Recoding Data

Creating New Columns

As questions arise during your data exploration and cleaning, you might want to investigate. In this instance, we want to make sure the values we are planning on manipulating remain untouched. One thing we can do is add a new column that will contain our manipulations.

Example
import pandas as pd

data["survived_reformatted"] = data["survived"].replace({0 : False, 1: True})

The above code accomplishes the following:

  1. Imports pandas
  2. Creates a new column called survived_reformatted from the survived column after replacing all 0 and 1 integers with either False, or True.

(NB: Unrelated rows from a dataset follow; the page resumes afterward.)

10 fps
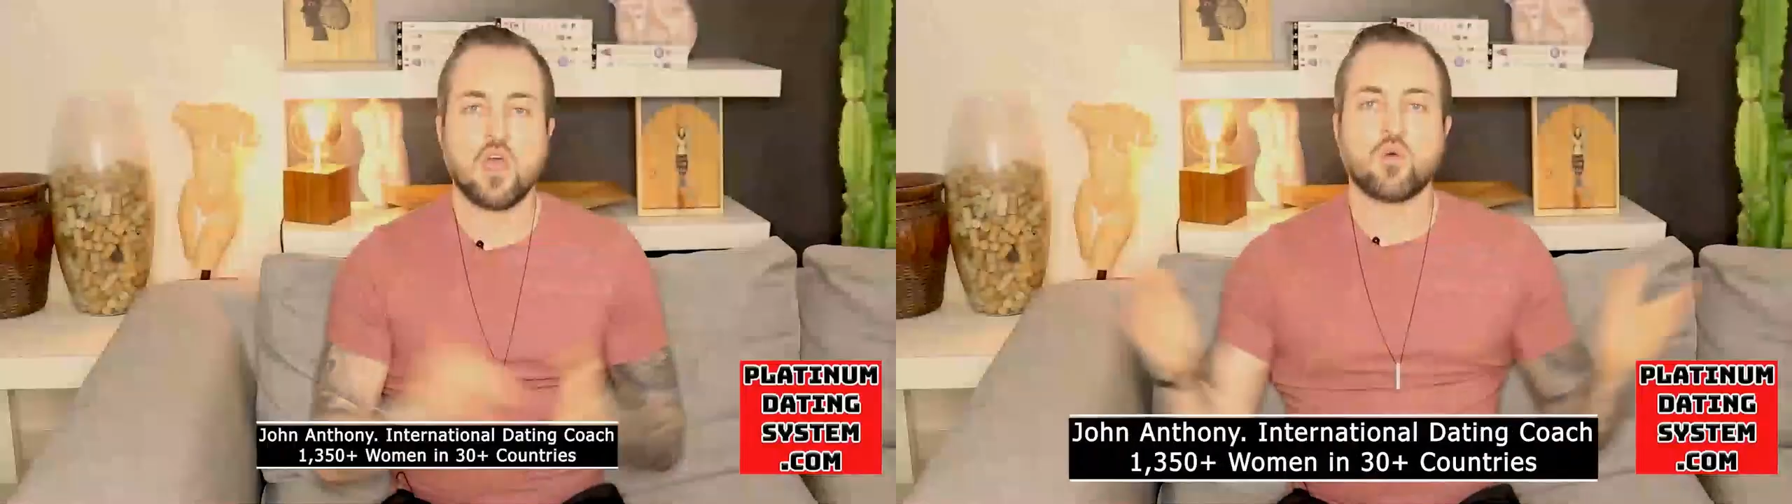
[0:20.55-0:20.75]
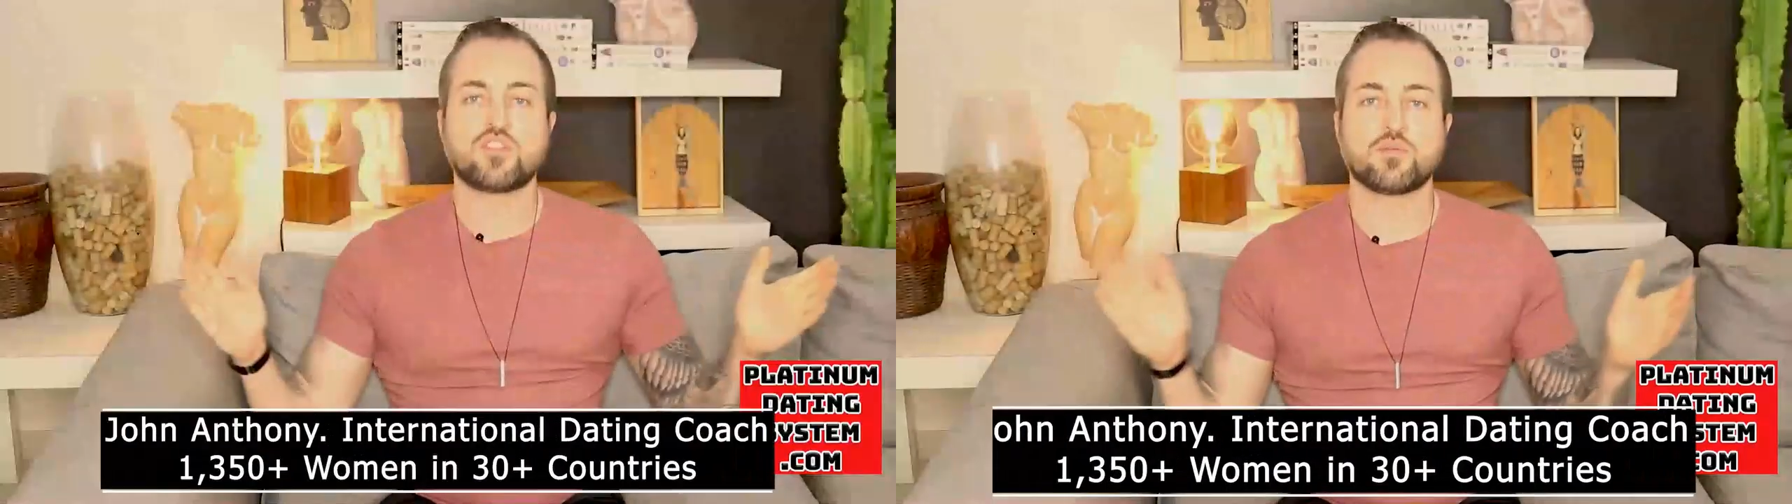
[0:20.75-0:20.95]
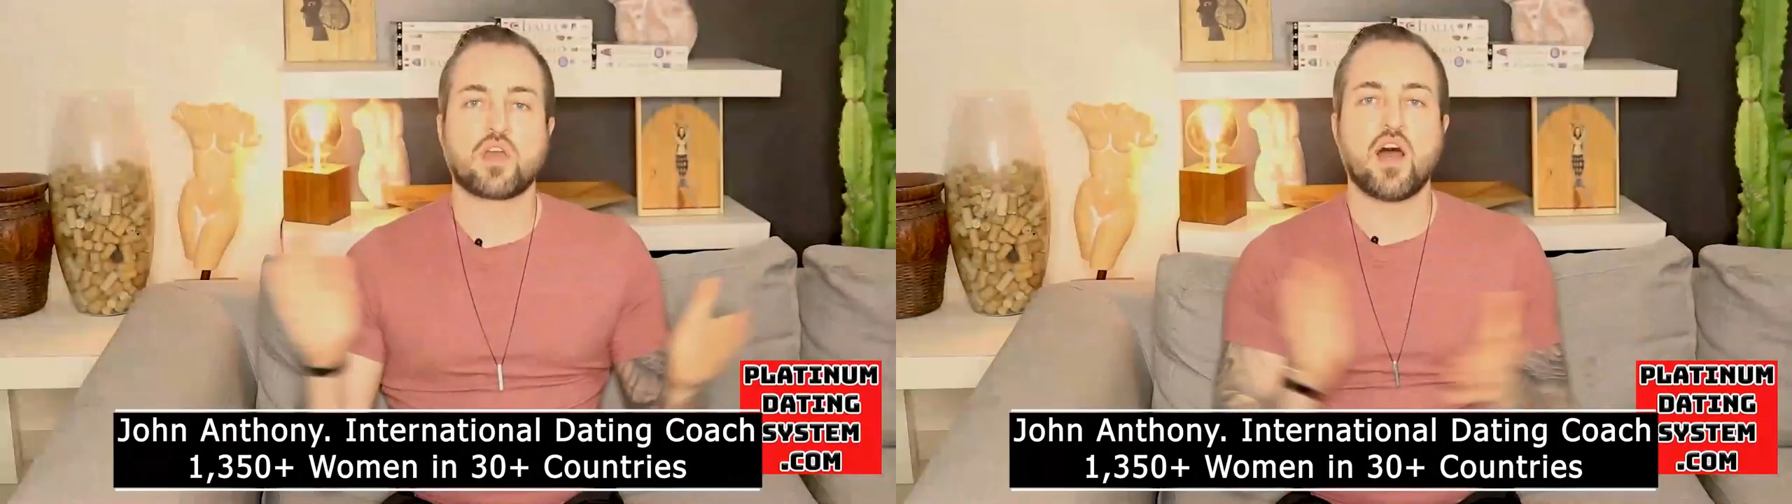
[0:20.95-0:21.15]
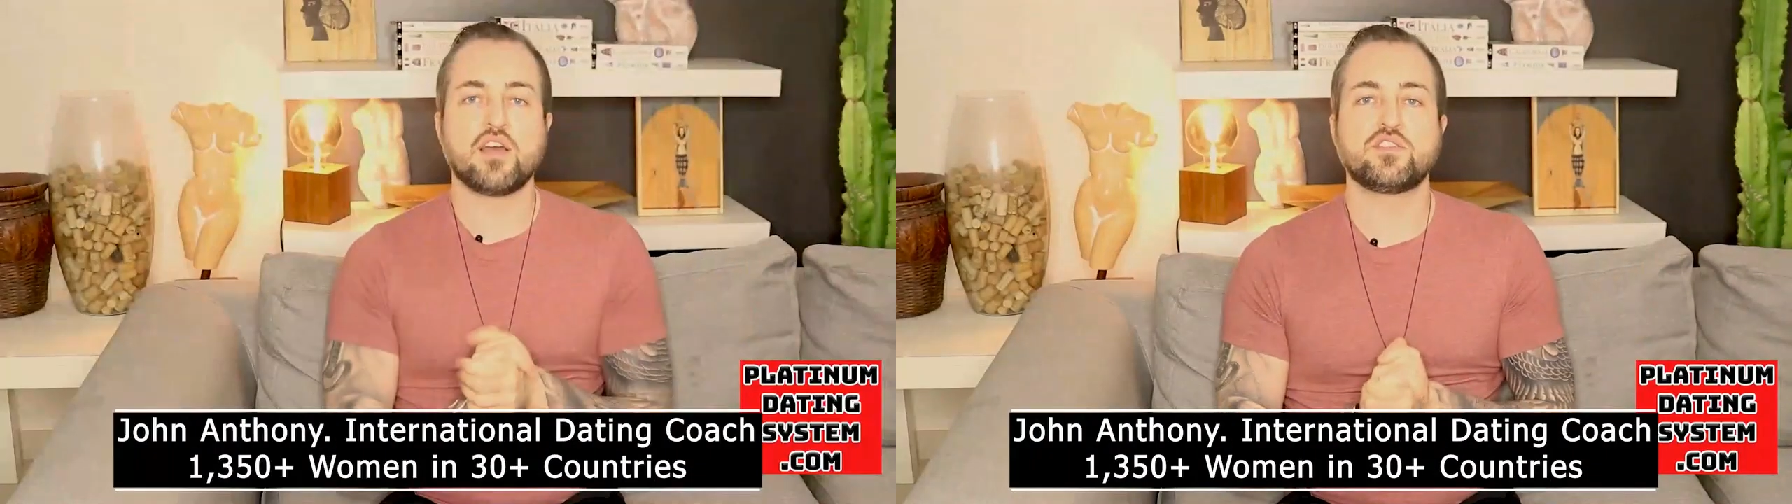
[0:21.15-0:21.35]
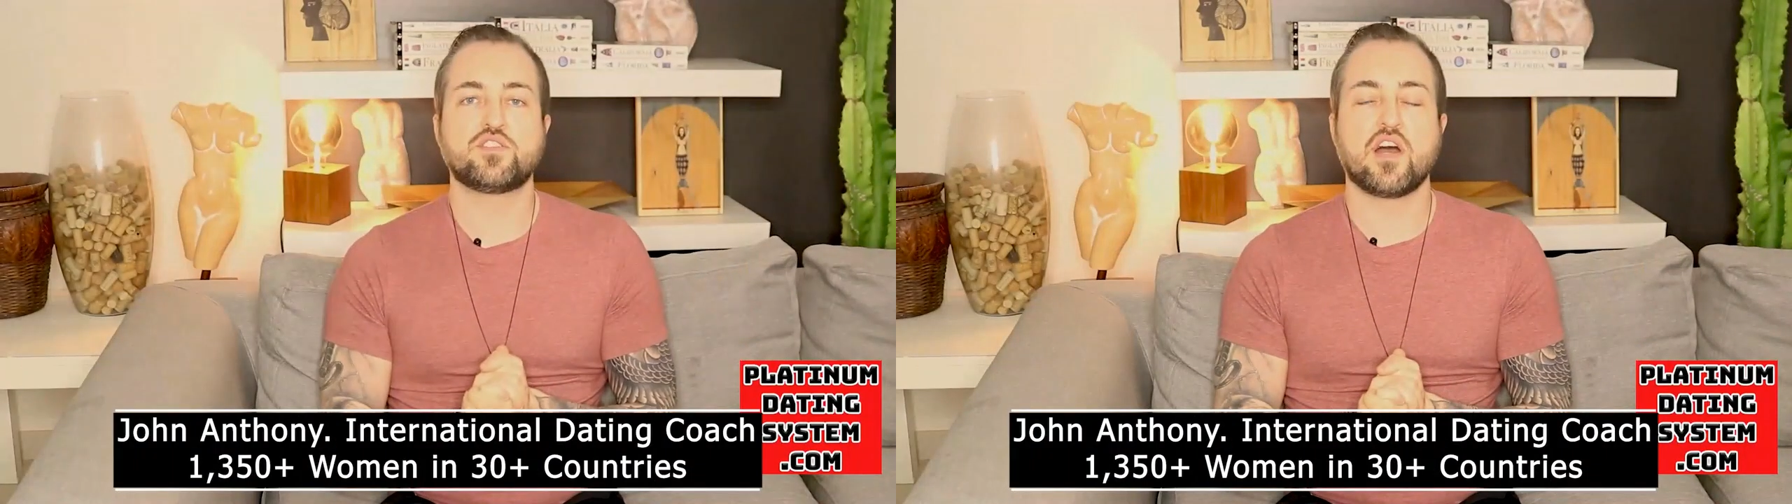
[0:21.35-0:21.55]
What's up
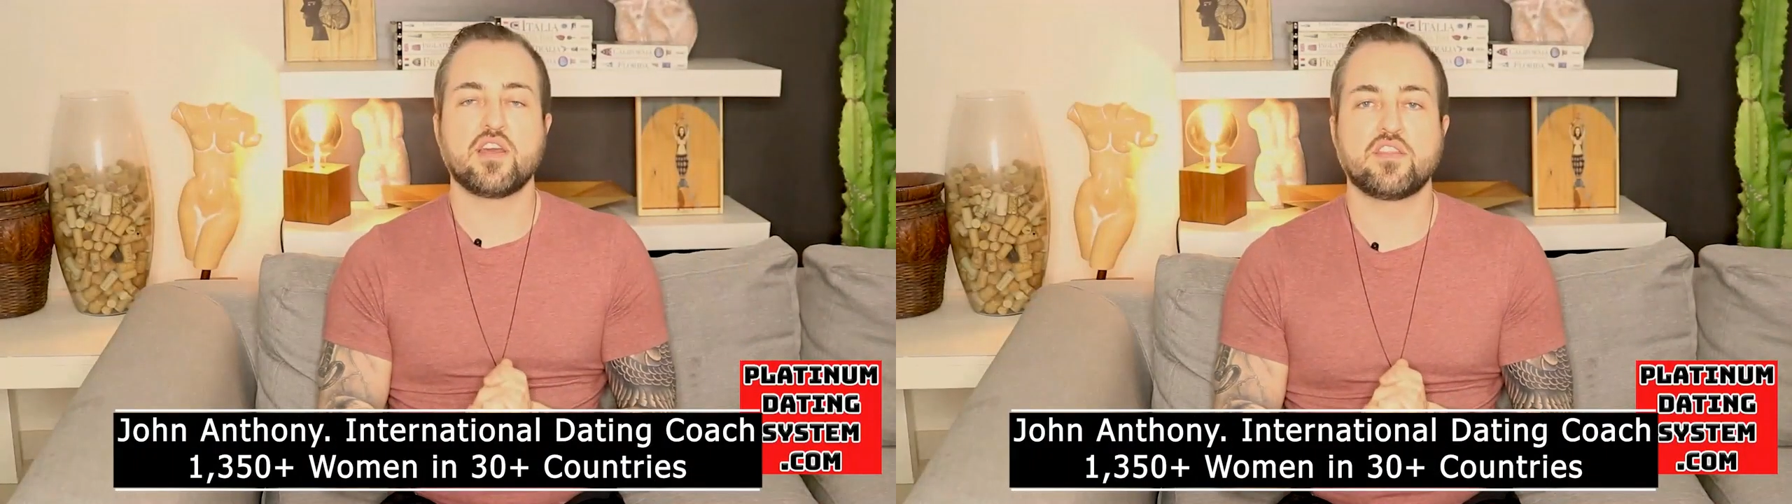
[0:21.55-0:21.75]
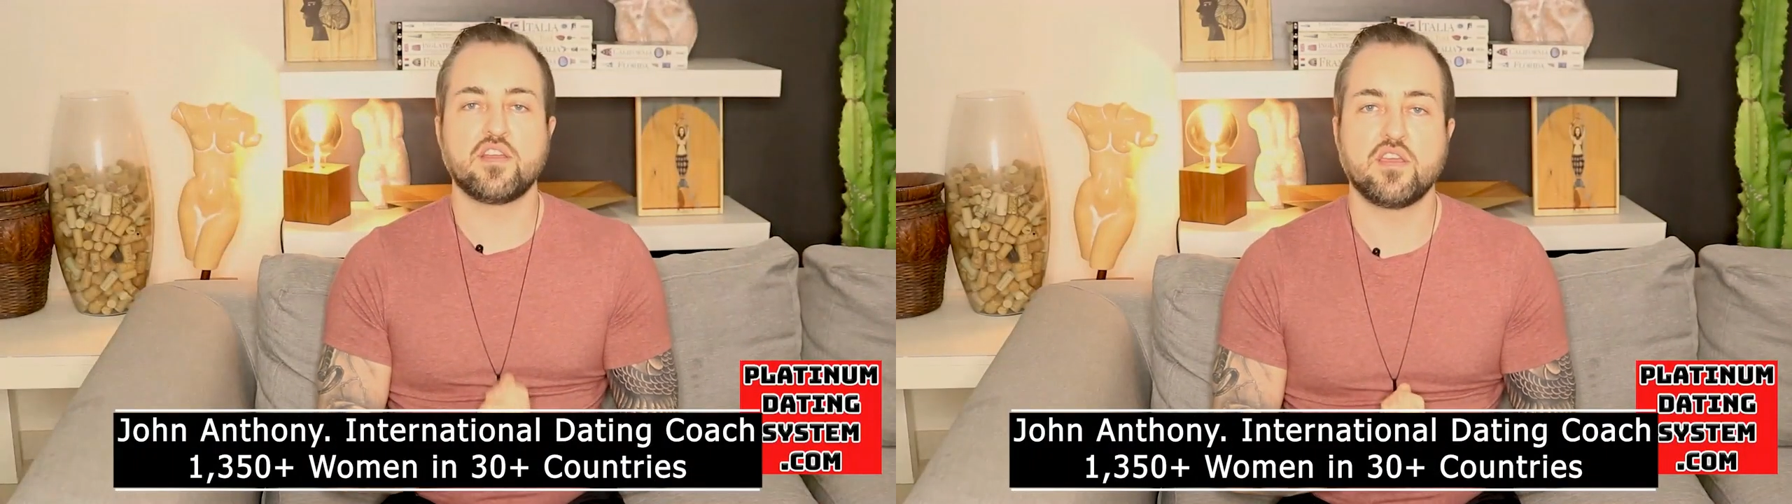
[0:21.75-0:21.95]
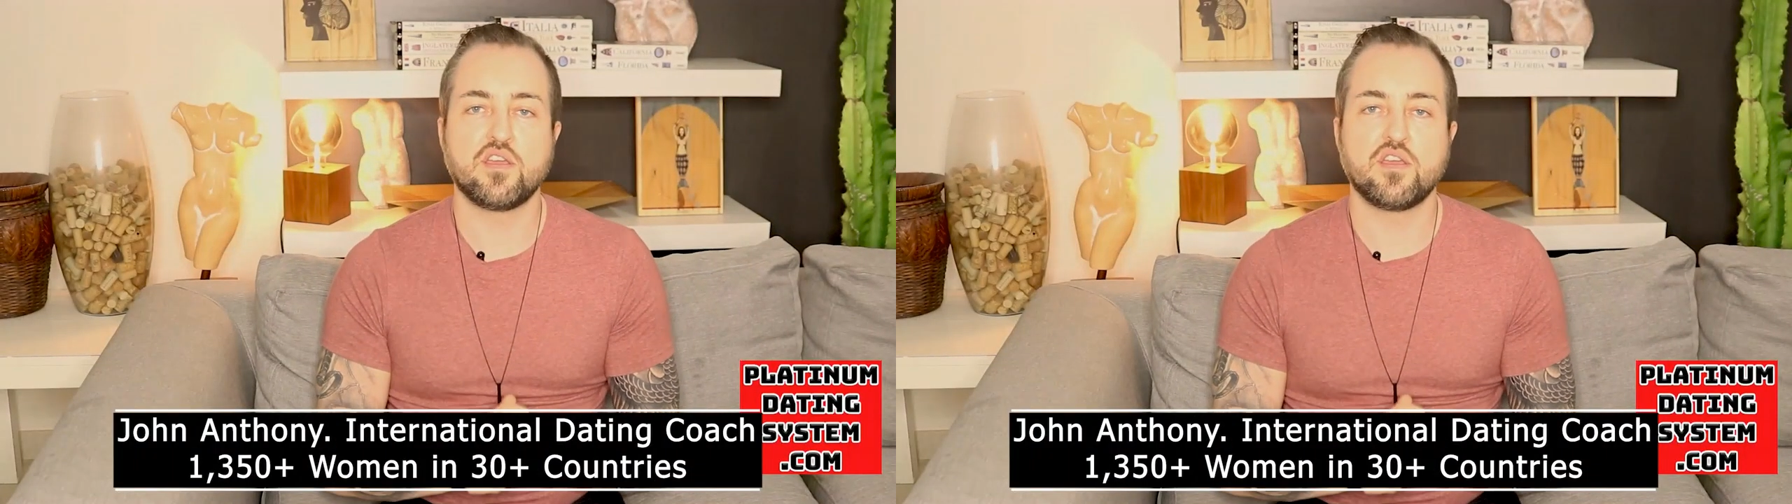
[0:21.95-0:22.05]
guys, John Anthony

Viewing the output of the dataframe you are able to see that a new column called survived_reformatted was created:

Displaying the output of our dataframe using the data.head() function Displaying the output of our dataframe using the data.head() function

Replacing Values

Replacing values within a column to be more data friendly is a common practice. In particular, replacing strings of data to bools, where a “yes” or “no” would become True or False. We can accomplish this by using the .replace function.

The following example simply replaces the data that exists within the column, manipulating it directly as it is, without creating a new column from the manipulation itself.

Example

Replace the “0” and “1” integer values within the survived column of the Titanic dataset to True or False by passing in a dictionary as an argument into the to_replace.

import pandas as pd

data["survived"] = data["survived"].replace(to_replace={0: False, 1: True})

Using Functions to Manipulate Data

Creating a function to aggregate data or create new columns is another common practice used when analyzing data. Pandas utilizes the .apply() method to execute a function on a pandas Series or DataFrame.

Example

Suppose you wanted to know how many survivors under the age of 20 are still alive from the titanic dataset:

import pandas as pd

data = pd.read_csv("titanic.csv")

def under_age_21_survivors(data):
    age = data['age']
    alive = data['alive']

    if age <= 20 and alive == "yes":
        return True
    else:
        return False

data["under_21_survivors"] = data.apply(under_age_21_survivors, axis=1)
print(data["under_21_survivors"].value_counts())

Output

pandas function that applies conditional formatting to a dataframe checking if survivors under the age of 21 are still alive pandas function that applies conditional formatting to a dataframe checking if survivors under the age of 21 are still alive

Summary

When recoding your data there are some things you should think about:

  1. Does the original data need to remain intact?
  2. What data tyes should be replaced with new values, and what type of data should the new value be?
  3. Would a function be useful for repetitive tasks and manipulation?